▶ **Prompt**:
Look below for the line containing "[0:00.90-0:01.80]" and the line containing "[0:07.20-0:08.10]", then set down both and every line between them exactly, without pictures.

Saved entries
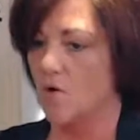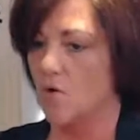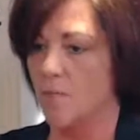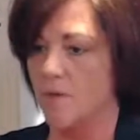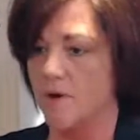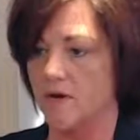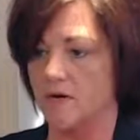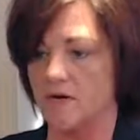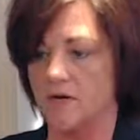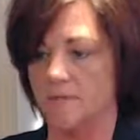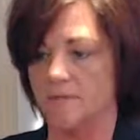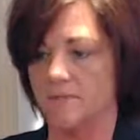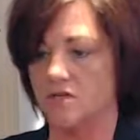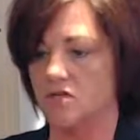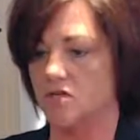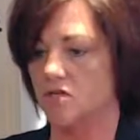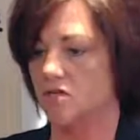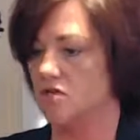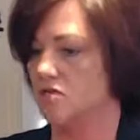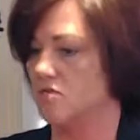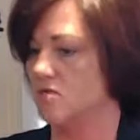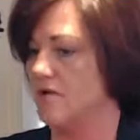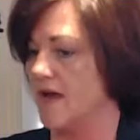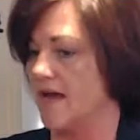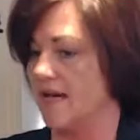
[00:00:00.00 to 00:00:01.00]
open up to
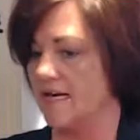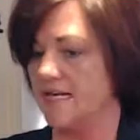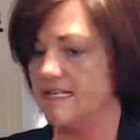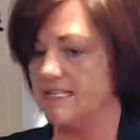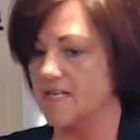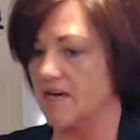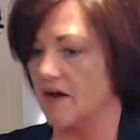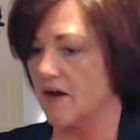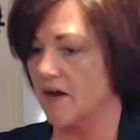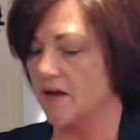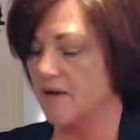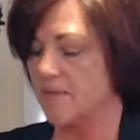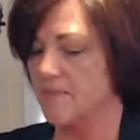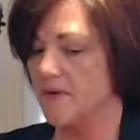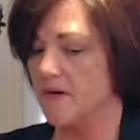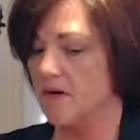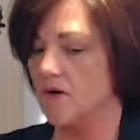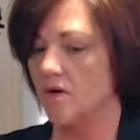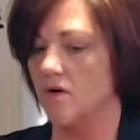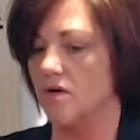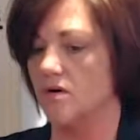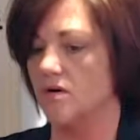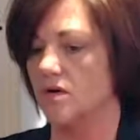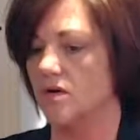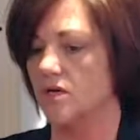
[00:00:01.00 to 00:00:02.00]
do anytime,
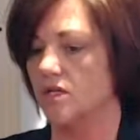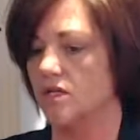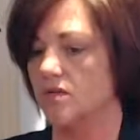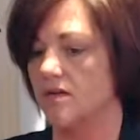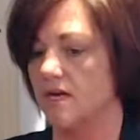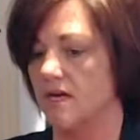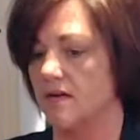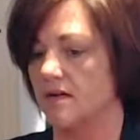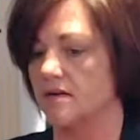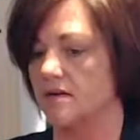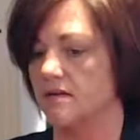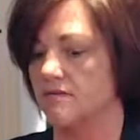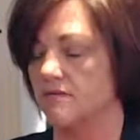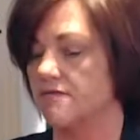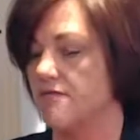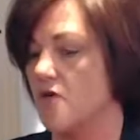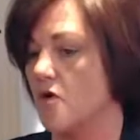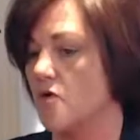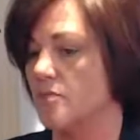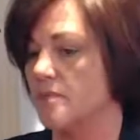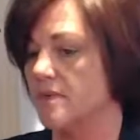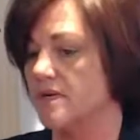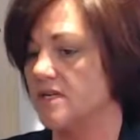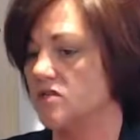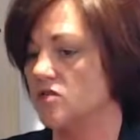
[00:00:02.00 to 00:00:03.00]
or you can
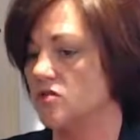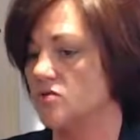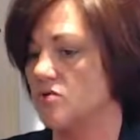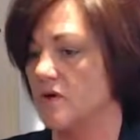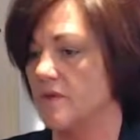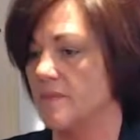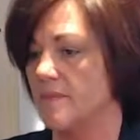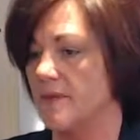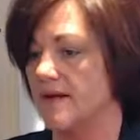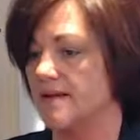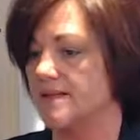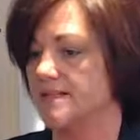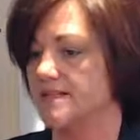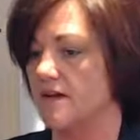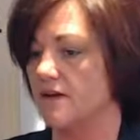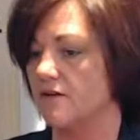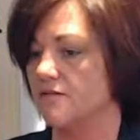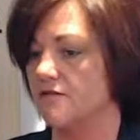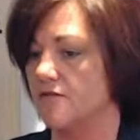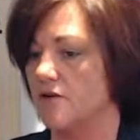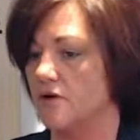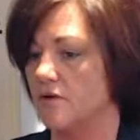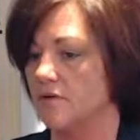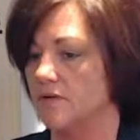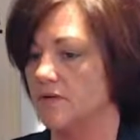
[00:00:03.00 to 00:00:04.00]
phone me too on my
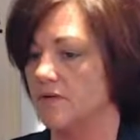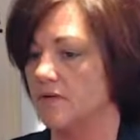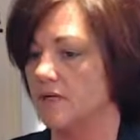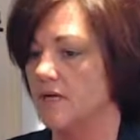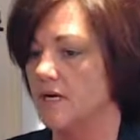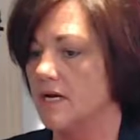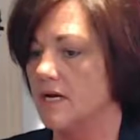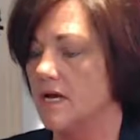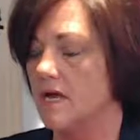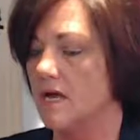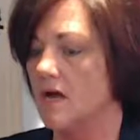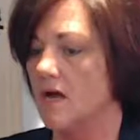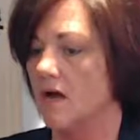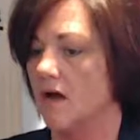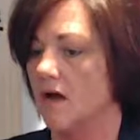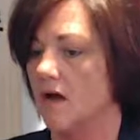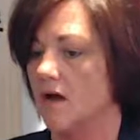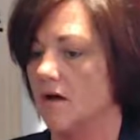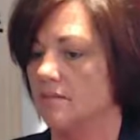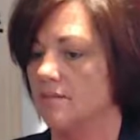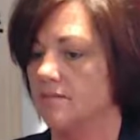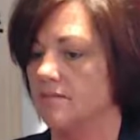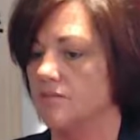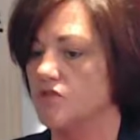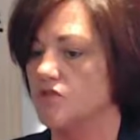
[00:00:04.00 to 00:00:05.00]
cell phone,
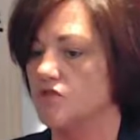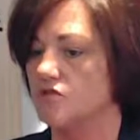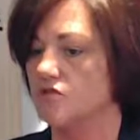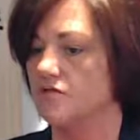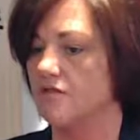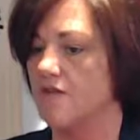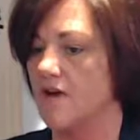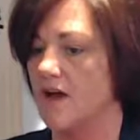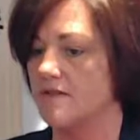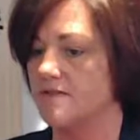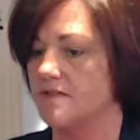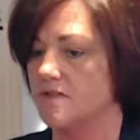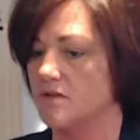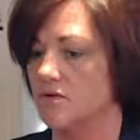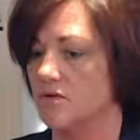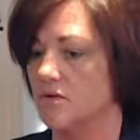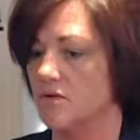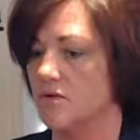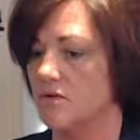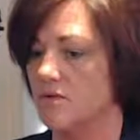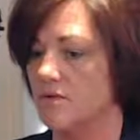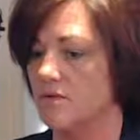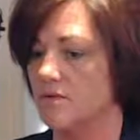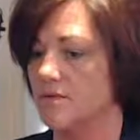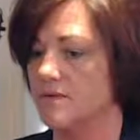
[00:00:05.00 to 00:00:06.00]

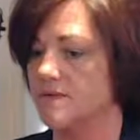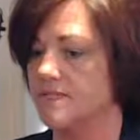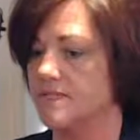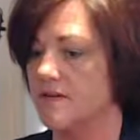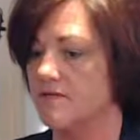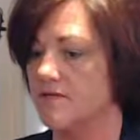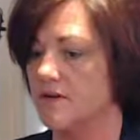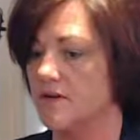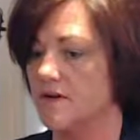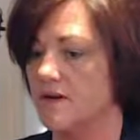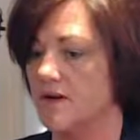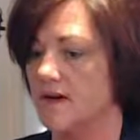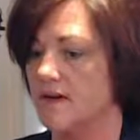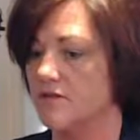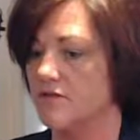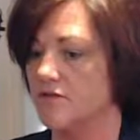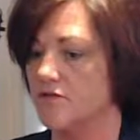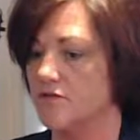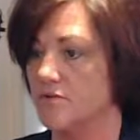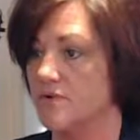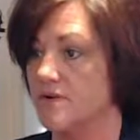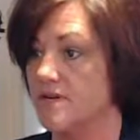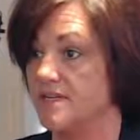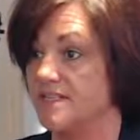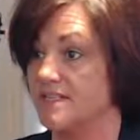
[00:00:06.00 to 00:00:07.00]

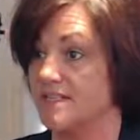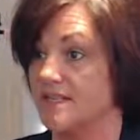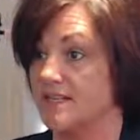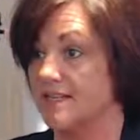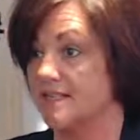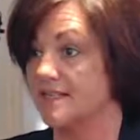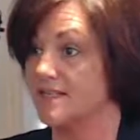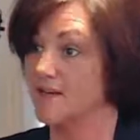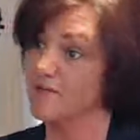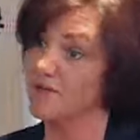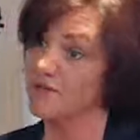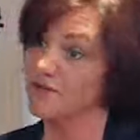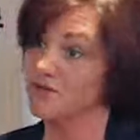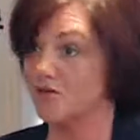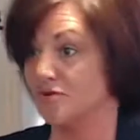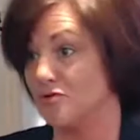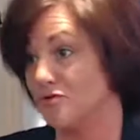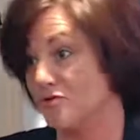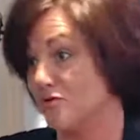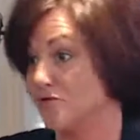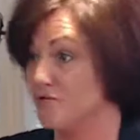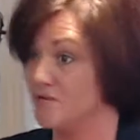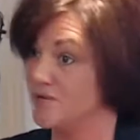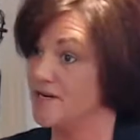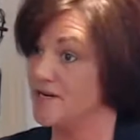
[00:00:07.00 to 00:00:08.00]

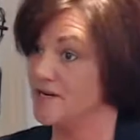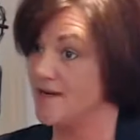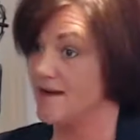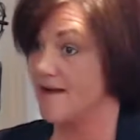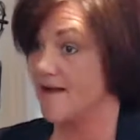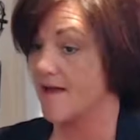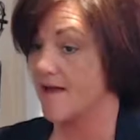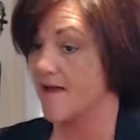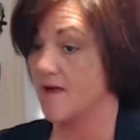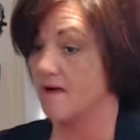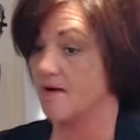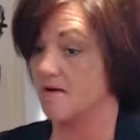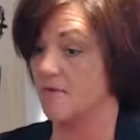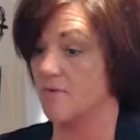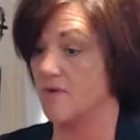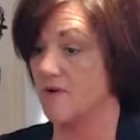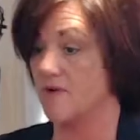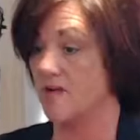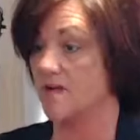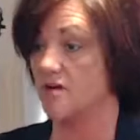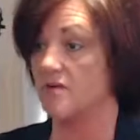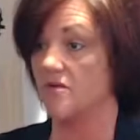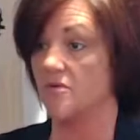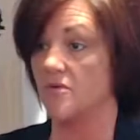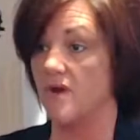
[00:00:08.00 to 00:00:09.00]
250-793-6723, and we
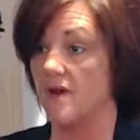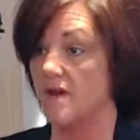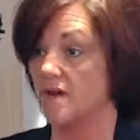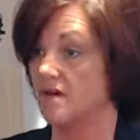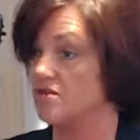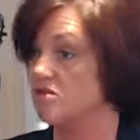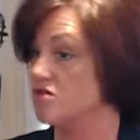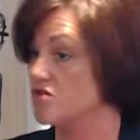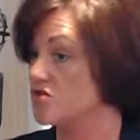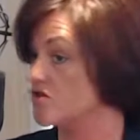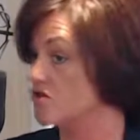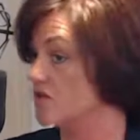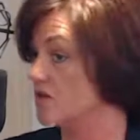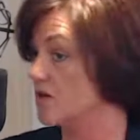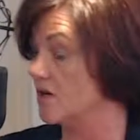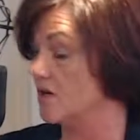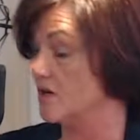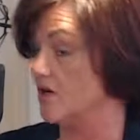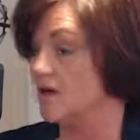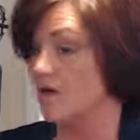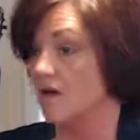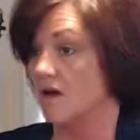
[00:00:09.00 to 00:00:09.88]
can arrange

---

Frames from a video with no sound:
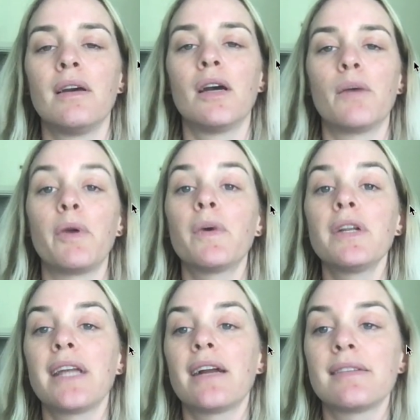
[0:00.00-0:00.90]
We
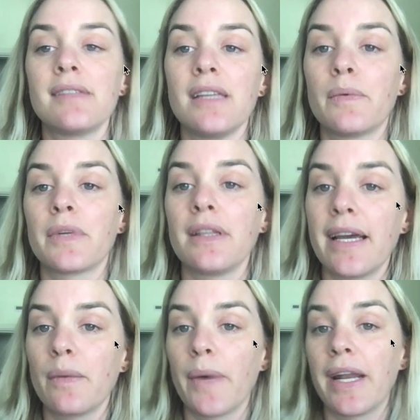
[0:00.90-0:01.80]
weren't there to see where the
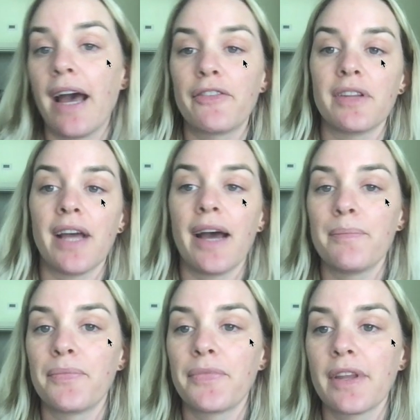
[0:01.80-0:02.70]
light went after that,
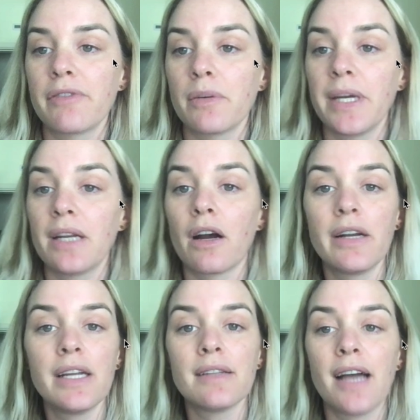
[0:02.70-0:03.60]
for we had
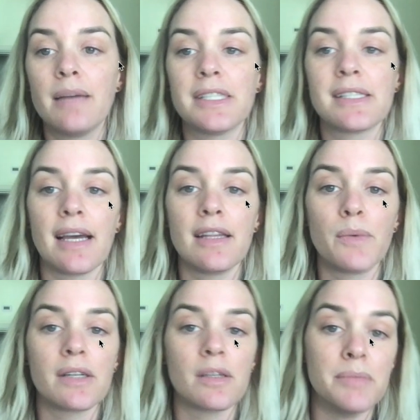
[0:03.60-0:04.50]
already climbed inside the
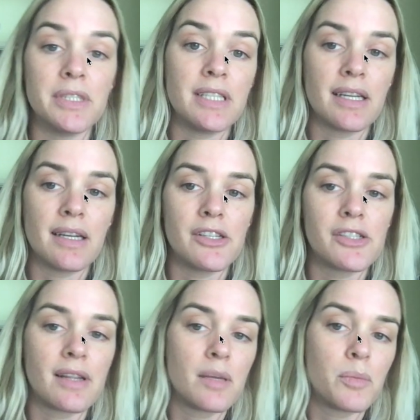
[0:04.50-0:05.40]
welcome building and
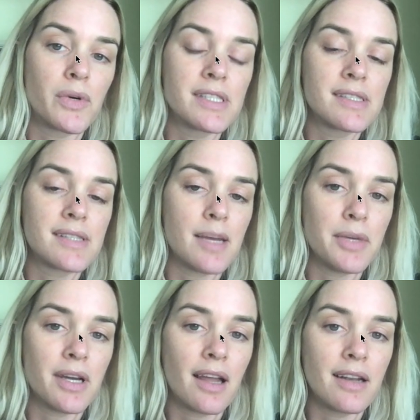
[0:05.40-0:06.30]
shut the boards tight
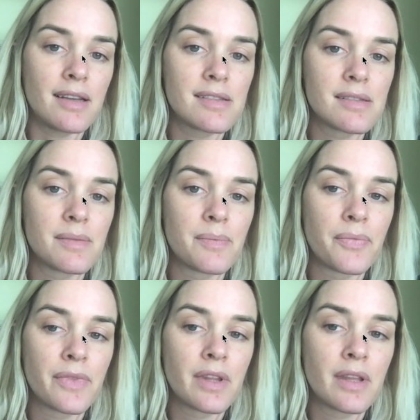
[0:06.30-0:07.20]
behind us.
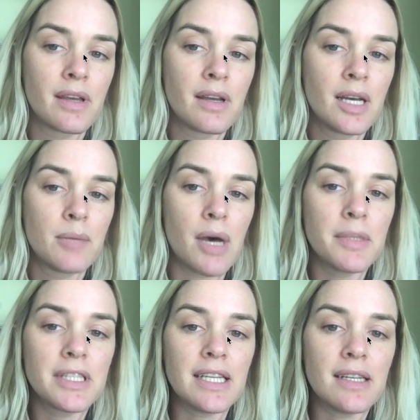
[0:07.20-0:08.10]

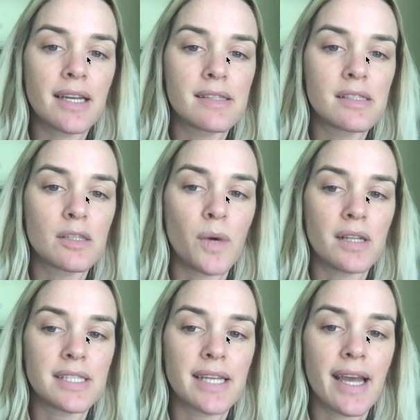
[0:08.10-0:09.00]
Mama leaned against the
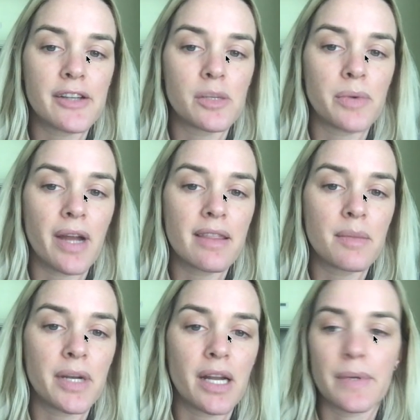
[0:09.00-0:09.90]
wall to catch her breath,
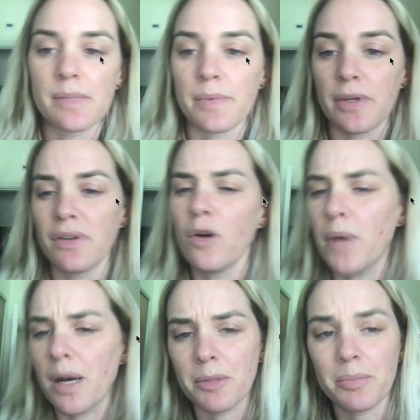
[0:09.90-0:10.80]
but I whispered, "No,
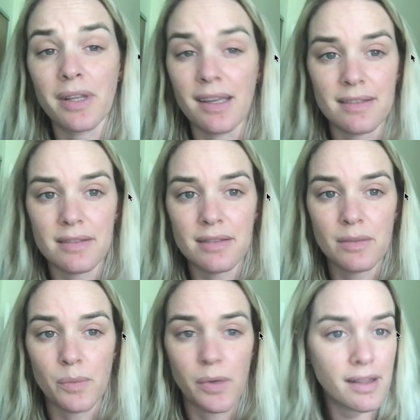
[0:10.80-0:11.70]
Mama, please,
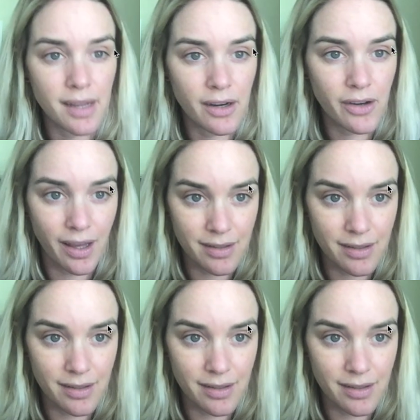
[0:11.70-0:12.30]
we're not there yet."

▶ **Solution below**:
[0:00.90-0:01.80]
weren't there to see where the
[0:01.80-0:02.70]
light went after that,
[0:02.70-0:03.60]
for we had
[0:03.60-0:04.50]
already climbed inside the
[0:04.50-0:05.40]
welcome building and
[0:05.40-0:06.30]
shut the boards tight
[0:06.30-0:07.20]
behind us.
[0:07.20-0:08.10]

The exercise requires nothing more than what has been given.